On 10/8/24 22:35, Matthäus Wander wrote:
> Am 2024-10-08 um 11:43 schrieb Alessandro Vesely:
>> However clever, then, those expressions will never exclude RFC 1918 and
>> other addresses which are not valid or not useful in an aggregate
>> report. And maybe there are still bugs that exclude valid ones. So,
>> why don't we replace all that toilsome stuff with an easy one-liner:
>>
>> <xs:pattern value="[0-9a-fA-F.:]{2,45}"/>
>>
>> (string of two to forty five hexadecimal numbers, dots and columns)?
TL;DR
RFC 7489, in the DMARC XML Schema of Appendix C, only allowed the full
IPv6 address textual representation without zero bit compression (::)
([A-Fa-f0-9]{1,4}:){7}[A-Fa-f0-9]{1,4}
And, judging from the aggregate reports we receive, that clearly did not
prevent the implementors from using zero bit compression of IPv6
addresses in the XML files when sending reports.
I think it is prudent to specify what values we want to see in those
reports, and that is, in my opinion, values matching the canonical
textual representation format specified by RFC 5952.
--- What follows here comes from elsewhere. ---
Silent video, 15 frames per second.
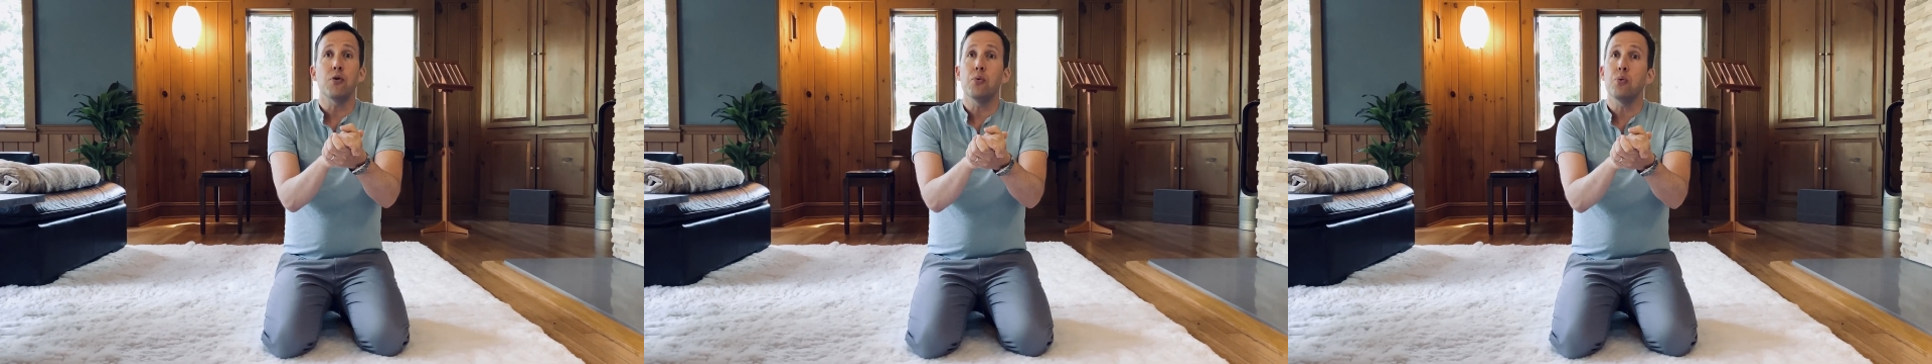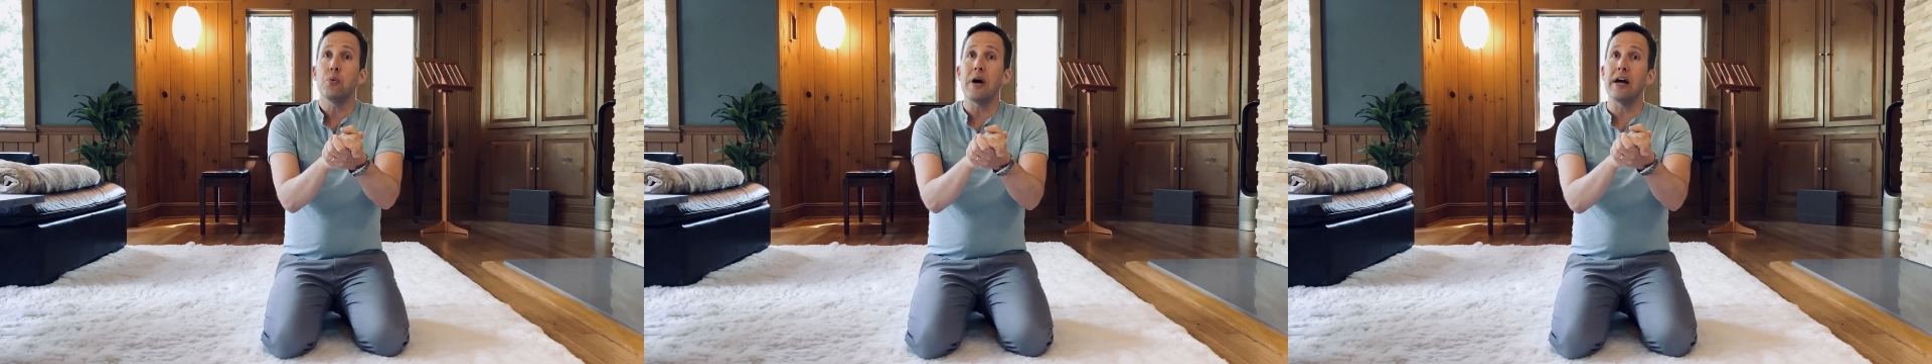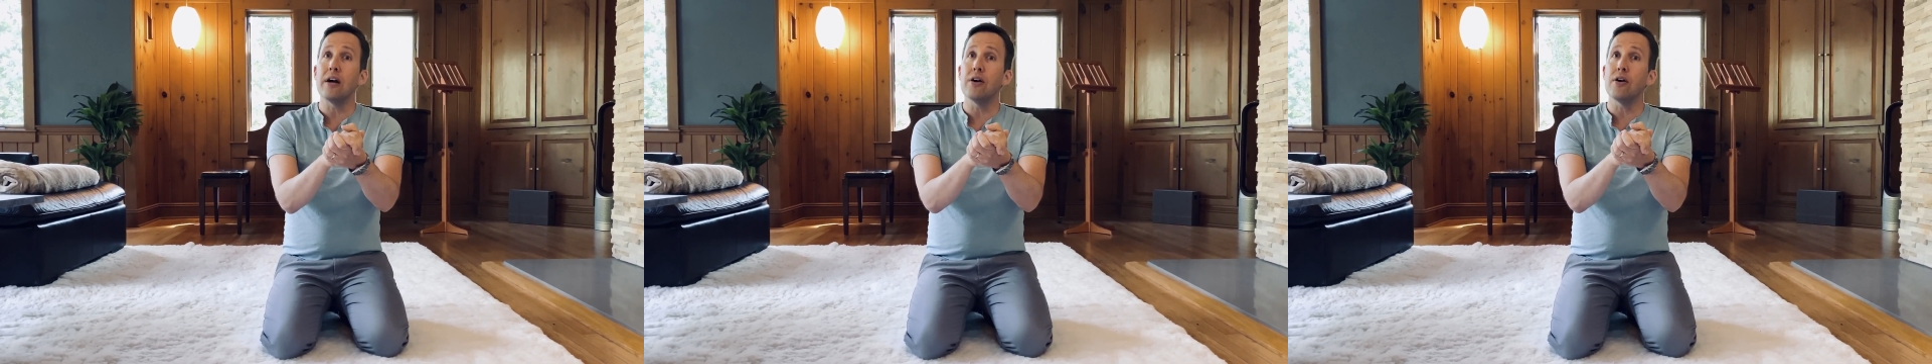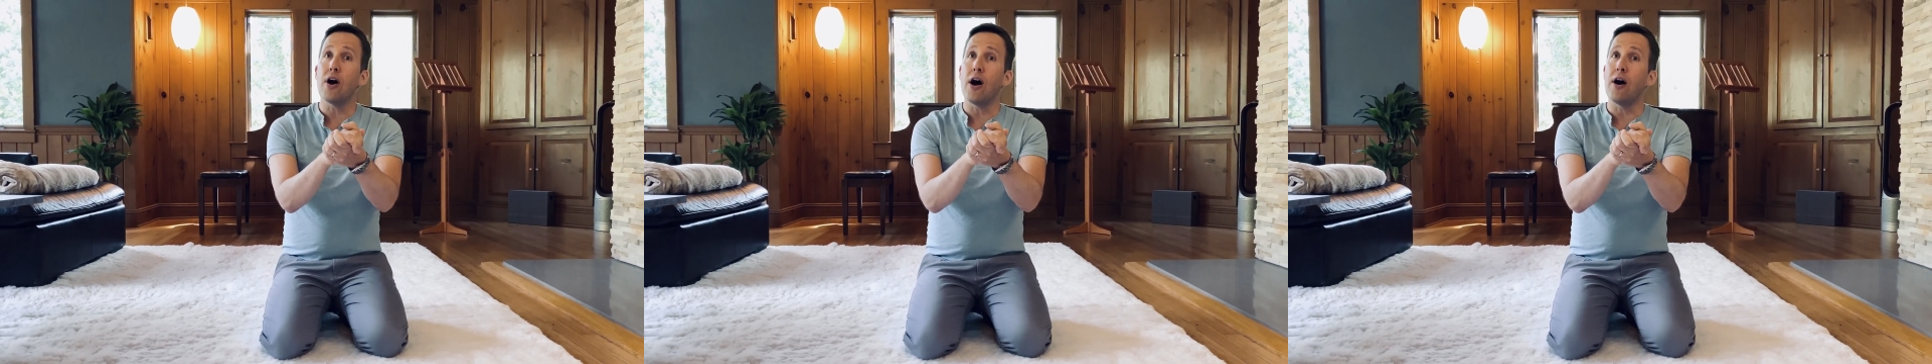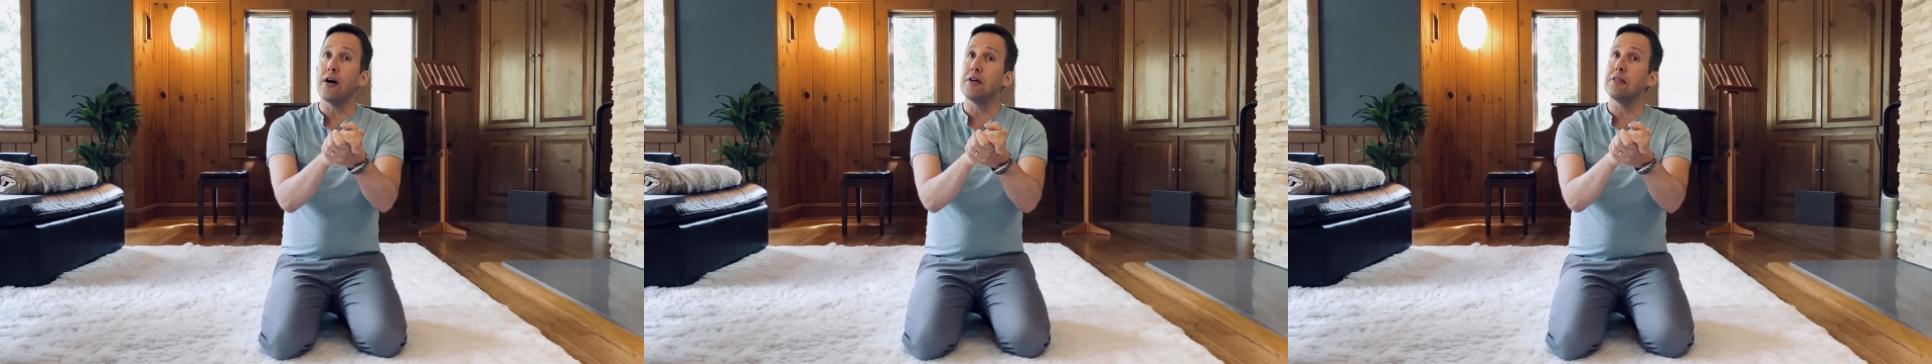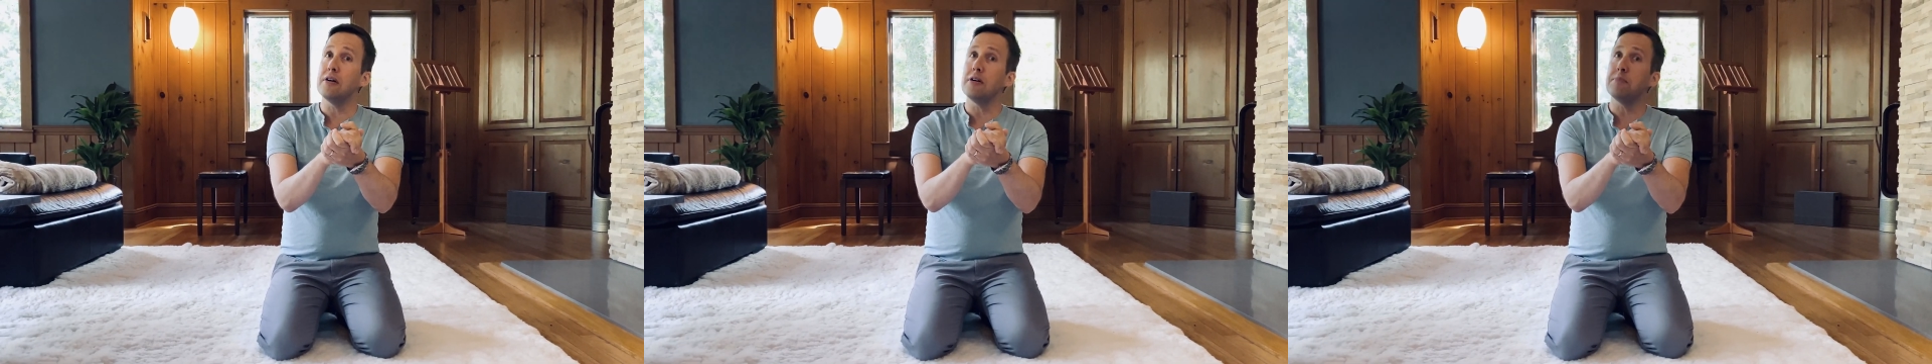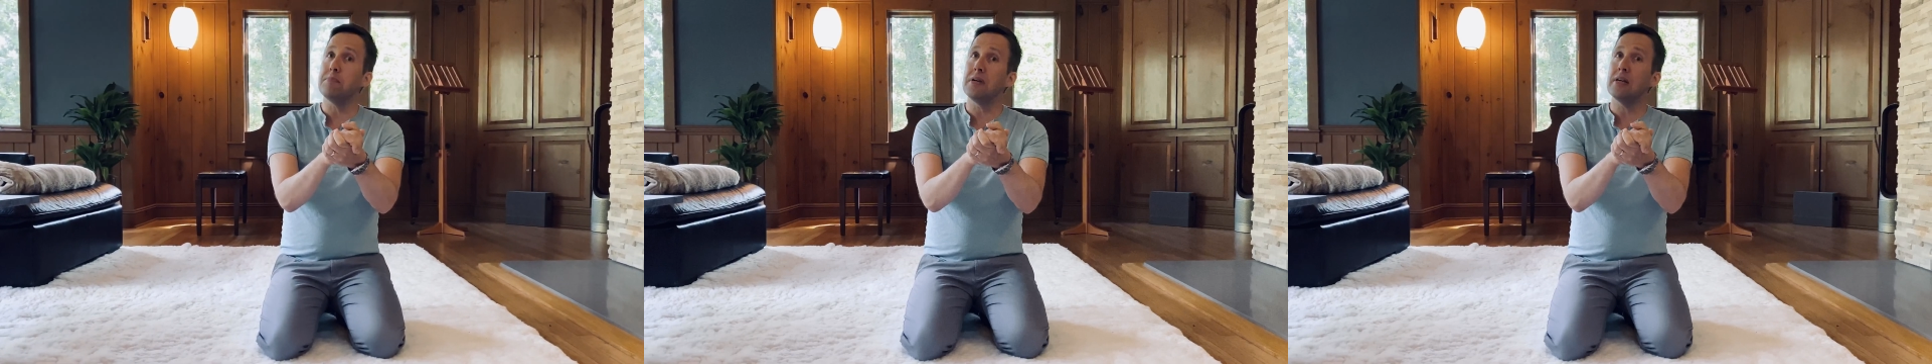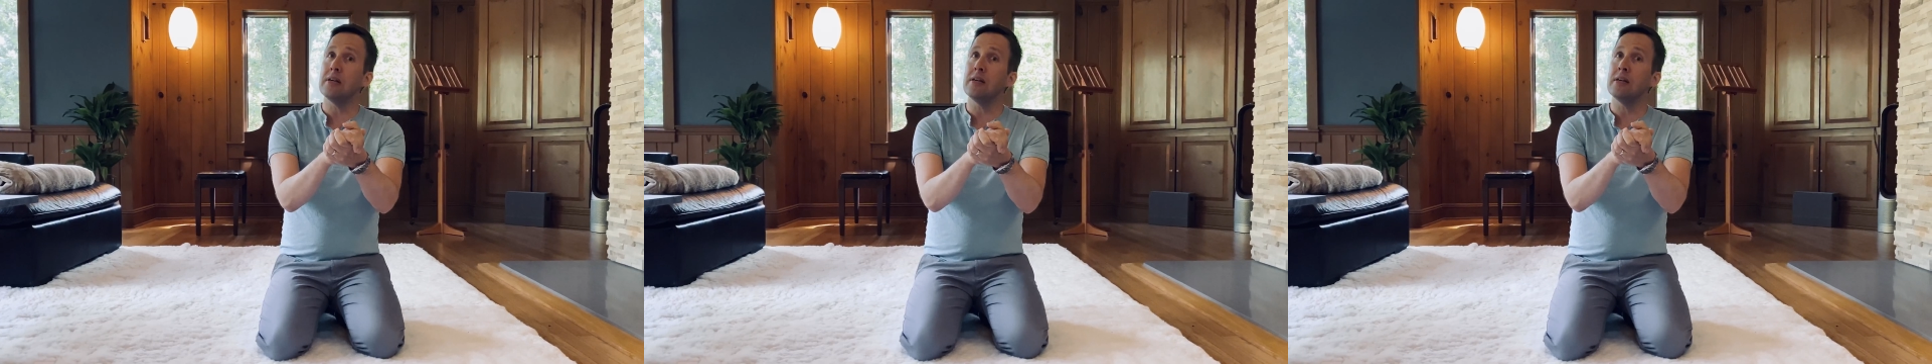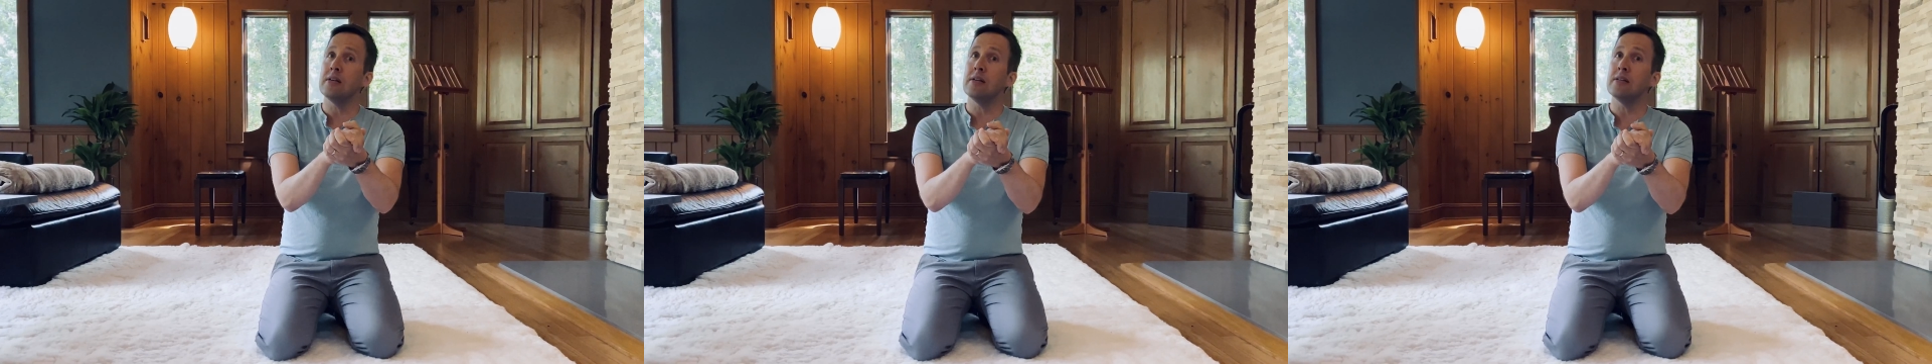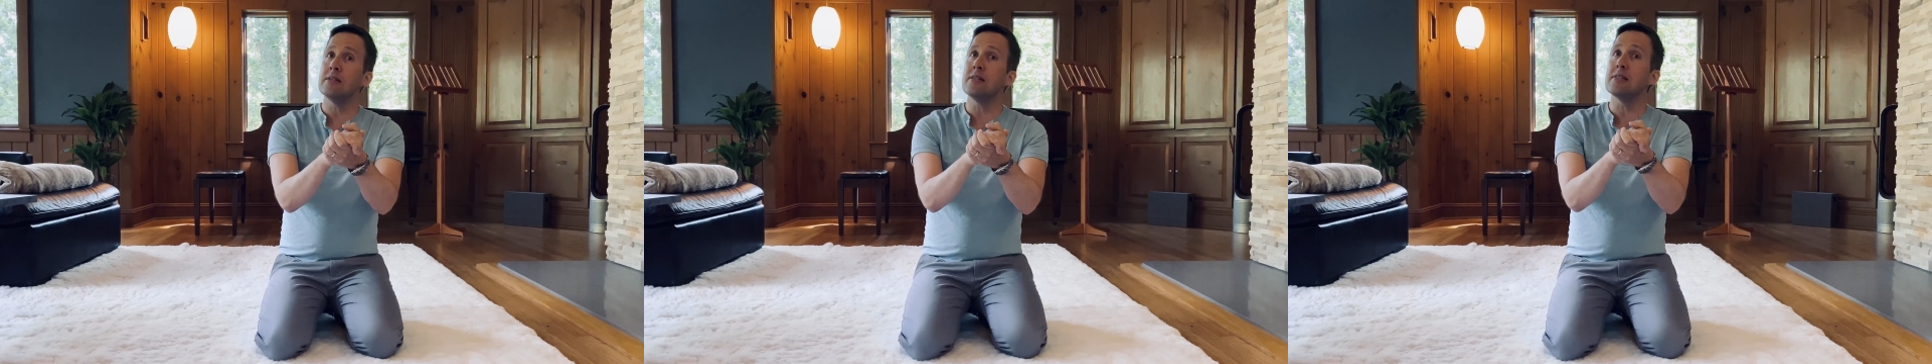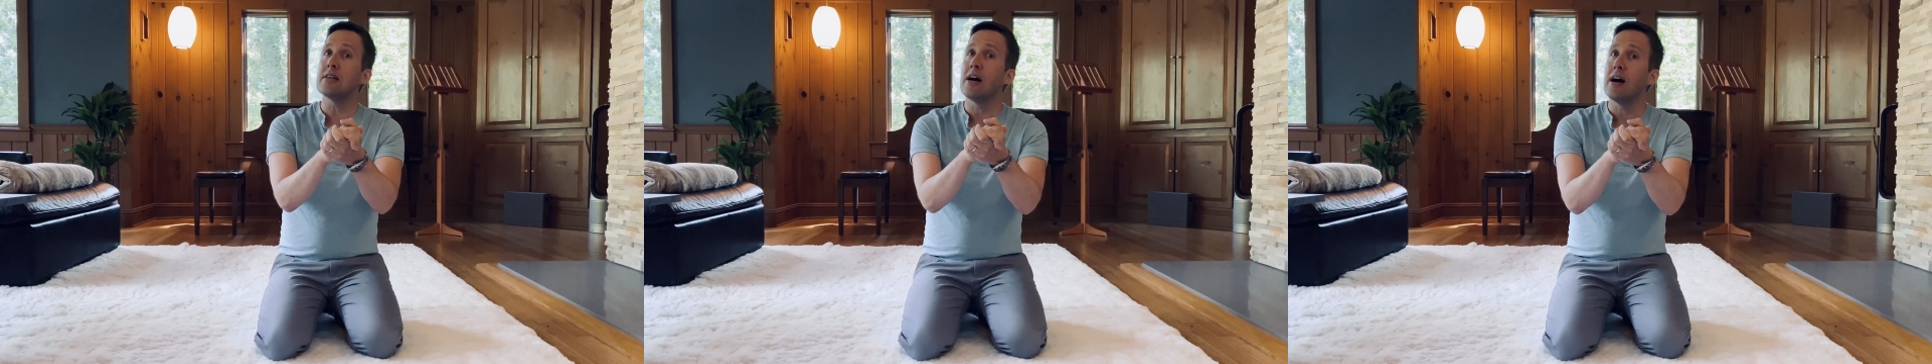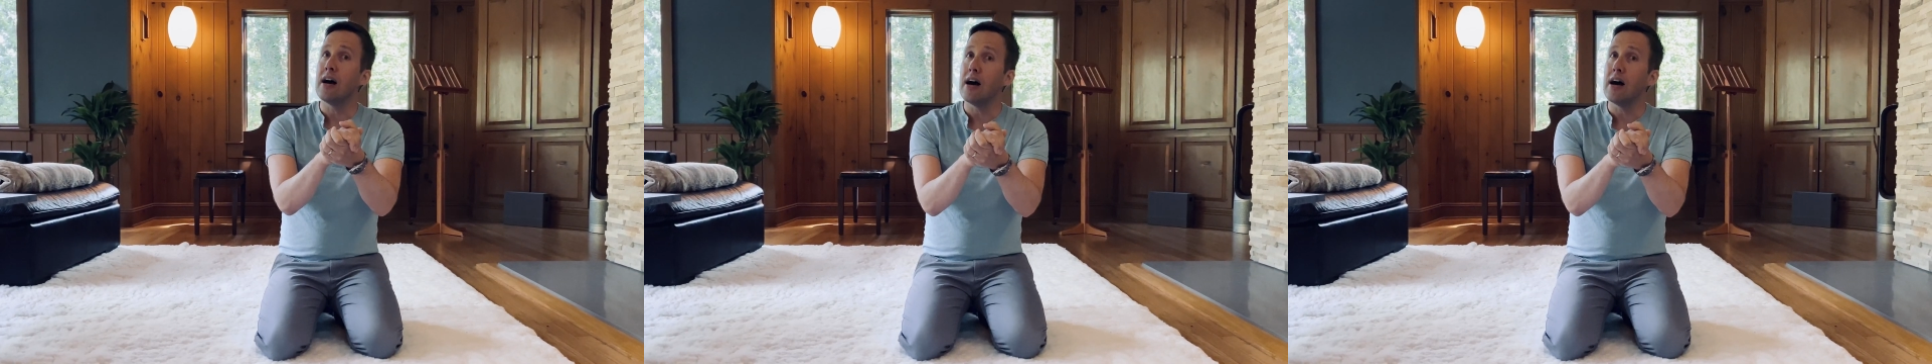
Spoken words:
Where are the bees?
I've prepared a pull request to fix up the IPv6 regular expressions to
validate according to that format, and to add comments telling that we
want to see one of:
* A globally routable IPv4 unicast address
in the dotted-decimal format
* A globally routable IPv6 Global Unicast address
in the canonical textual representation format;
see RFC 5952 for details
https://github.com/ietf-wg-dmarc/draft-ietf-dmarc-aggregate-reporting/pull/20
Longer version
Investigating and writing this e-mail made my head spin a little, but I
think I've spent enough time to avoid any severe mistake. I have tested
locally, and using regex101.
> We have seen a few attempts at formulating precise regexps for syntax
> checking IP addresses, which turned out to be faulty in rare corner
> cases.
Indeed, and the current IPv6 regex patterns in the XSD is among them.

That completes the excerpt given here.